Exercise requirements
Please repeat each of the records that follow, exactly as written.

**** Supplied entries

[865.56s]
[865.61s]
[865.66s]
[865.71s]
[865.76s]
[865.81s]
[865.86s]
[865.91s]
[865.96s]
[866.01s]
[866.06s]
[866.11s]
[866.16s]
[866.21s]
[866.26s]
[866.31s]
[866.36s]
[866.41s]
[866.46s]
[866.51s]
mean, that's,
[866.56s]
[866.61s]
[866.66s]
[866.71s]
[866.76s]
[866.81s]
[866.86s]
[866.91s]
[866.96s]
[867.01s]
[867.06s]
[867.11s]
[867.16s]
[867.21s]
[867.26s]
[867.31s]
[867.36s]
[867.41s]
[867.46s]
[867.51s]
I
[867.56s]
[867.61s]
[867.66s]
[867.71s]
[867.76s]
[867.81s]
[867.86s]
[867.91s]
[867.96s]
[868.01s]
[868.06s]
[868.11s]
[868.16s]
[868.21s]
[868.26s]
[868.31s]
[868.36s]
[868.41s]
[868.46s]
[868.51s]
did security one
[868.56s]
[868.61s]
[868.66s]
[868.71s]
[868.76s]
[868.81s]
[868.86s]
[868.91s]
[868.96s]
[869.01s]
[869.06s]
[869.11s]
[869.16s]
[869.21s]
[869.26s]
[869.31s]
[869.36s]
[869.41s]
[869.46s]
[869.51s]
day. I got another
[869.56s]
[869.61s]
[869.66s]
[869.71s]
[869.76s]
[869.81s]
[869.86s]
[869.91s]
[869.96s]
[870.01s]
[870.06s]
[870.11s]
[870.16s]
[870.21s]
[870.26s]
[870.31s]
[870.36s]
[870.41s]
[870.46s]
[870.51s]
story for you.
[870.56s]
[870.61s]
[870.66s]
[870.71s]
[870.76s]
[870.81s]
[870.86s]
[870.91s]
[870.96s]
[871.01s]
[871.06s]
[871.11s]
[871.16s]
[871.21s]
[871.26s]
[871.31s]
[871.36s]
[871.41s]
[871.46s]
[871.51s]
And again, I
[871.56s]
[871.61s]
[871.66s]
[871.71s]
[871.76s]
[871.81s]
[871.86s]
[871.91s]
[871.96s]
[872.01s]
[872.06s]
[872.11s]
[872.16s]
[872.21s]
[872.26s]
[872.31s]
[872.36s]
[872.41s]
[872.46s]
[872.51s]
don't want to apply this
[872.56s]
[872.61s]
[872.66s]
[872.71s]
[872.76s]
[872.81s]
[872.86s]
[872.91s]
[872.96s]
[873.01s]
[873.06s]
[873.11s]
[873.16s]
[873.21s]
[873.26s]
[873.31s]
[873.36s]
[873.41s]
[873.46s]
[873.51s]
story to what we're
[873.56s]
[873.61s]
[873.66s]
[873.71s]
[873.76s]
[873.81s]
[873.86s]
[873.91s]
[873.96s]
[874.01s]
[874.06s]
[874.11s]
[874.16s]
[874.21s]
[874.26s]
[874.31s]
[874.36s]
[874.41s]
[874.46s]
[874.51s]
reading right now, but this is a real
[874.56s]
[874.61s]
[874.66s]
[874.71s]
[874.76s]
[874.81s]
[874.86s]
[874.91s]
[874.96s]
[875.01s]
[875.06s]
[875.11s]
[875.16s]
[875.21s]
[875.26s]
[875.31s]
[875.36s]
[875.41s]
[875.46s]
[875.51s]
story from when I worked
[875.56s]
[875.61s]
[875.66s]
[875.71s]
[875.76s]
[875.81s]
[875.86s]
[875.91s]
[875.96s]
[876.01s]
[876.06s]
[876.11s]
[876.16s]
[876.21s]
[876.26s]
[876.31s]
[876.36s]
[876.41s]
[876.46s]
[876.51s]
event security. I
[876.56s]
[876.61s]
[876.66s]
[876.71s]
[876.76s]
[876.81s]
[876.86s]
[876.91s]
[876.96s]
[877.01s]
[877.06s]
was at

********

Solved problem
[865.56s]
[865.61s]
[865.66s]
[865.71s]
[865.76s]
[865.81s]
[865.86s]
[865.91s]
[865.96s]
[866.01s]
[866.06s]
[866.11s]
[866.16s]
[866.21s]
[866.26s]
[866.31s]
[866.36s]
[866.41s]
[866.46s]
[866.51s]
mean, that's,
[866.56s]
[866.61s]
[866.66s]
[866.71s]
[866.76s]
[866.81s]
[866.86s]
[866.91s]
[866.96s]
[867.01s]
[867.06s]
[867.11s]
[867.16s]
[867.21s]
[867.26s]
[867.31s]
[867.36s]
[867.41s]
[867.46s]
[867.51s]
I
[867.56s]
[867.61s]
[867.66s]
[867.71s]
[867.76s]
[867.81s]
[867.86s]
[867.91s]
[867.96s]
[868.01s]
[868.06s]
[868.11s]
[868.16s]
[868.21s]
[868.26s]
[868.31s]
[868.36s]
[868.41s]
[868.46s]
[868.51s]
did security one
[868.56s]
[868.61s]
[868.66s]
[868.71s]
[868.76s]
[868.81s]
[868.86s]
[868.91s]
[868.96s]
[869.01s]
[869.06s]
[869.11s]
[869.16s]
[869.21s]
[869.26s]
[869.31s]
[869.36s]
[869.41s]
[869.46s]
[869.51s]
day. I got another
[869.56s]
[869.61s]
[869.66s]
[869.71s]
[869.76s]
[869.81s]
[869.86s]
[869.91s]
[869.96s]
[870.01s]
[870.06s]
[870.11s]
[870.16s]
[870.21s]
[870.26s]
[870.31s]
[870.36s]
[870.41s]
[870.46s]
[870.51s]
story for you.
[870.56s]
[870.61s]
[870.66s]
[870.71s]
[870.76s]
[870.81s]
[870.86s]
[870.91s]
[870.96s]
[871.01s]
[871.06s]
[871.11s]
[871.16s]
[871.21s]
[871.26s]
[871.31s]
[871.36s]
[871.41s]
[871.46s]
[871.51s]
And again, I
[871.56s]
[871.61s]
[871.66s]
[871.71s]
[871.76s]
[871.81s]
[871.86s]
[871.91s]
[871.96s]
[872.01s]
[872.06s]
[872.11s]
[872.16s]
[872.21s]
[872.26s]
[872.31s]
[872.36s]
[872.41s]
[872.46s]
[872.51s]
don't want to apply this
[872.56s]
[872.61s]
[872.66s]
[872.71s]
[872.76s]
[872.81s]
[872.86s]
[872.91s]
[872.96s]
[873.01s]
[873.06s]
[873.11s]
[873.16s]
[873.21s]
[873.26s]
[873.31s]
[873.36s]
[873.41s]
[873.46s]
[873.51s]
story to what we're
[873.56s]
[873.61s]
[873.66s]
[873.71s]
[873.76s]
[873.81s]
[873.86s]
[873.91s]
[873.96s]
[874.01s]
[874.06s]
[874.11s]
[874.16s]
[874.21s]
[874.26s]
[874.31s]
[874.36s]
[874.41s]
[874.46s]
[874.51s]
reading right now, but this is a real
[874.56s]
[874.61s]
[874.66s]
[874.71s]
[874.76s]
[874.81s]
[874.86s]
[874.91s]
[874.96s]
[875.01s]
[875.06s]
[875.11s]
[875.16s]
[875.21s]
[875.26s]
[875.31s]
[875.36s]
[875.41s]
[875.46s]
[875.51s]
story from when I worked
[875.56s]
[875.61s]
[875.66s]
[875.71s]
[875.76s]
[875.81s]
[875.86s]
[875.91s]
[875.96s]
[876.01s]
[876.06s]
[876.11s]
[876.16s]
[876.21s]
[876.26s]
[876.31s]
[876.36s]
[876.41s]
[876.46s]
[876.51s]
event security. I
[876.56s]
[876.61s]
[876.66s]
[876.71s]
[876.76s]
[876.81s]
[876.86s]
[876.91s]
[876.96s]
[877.01s]
[877.06s]
was at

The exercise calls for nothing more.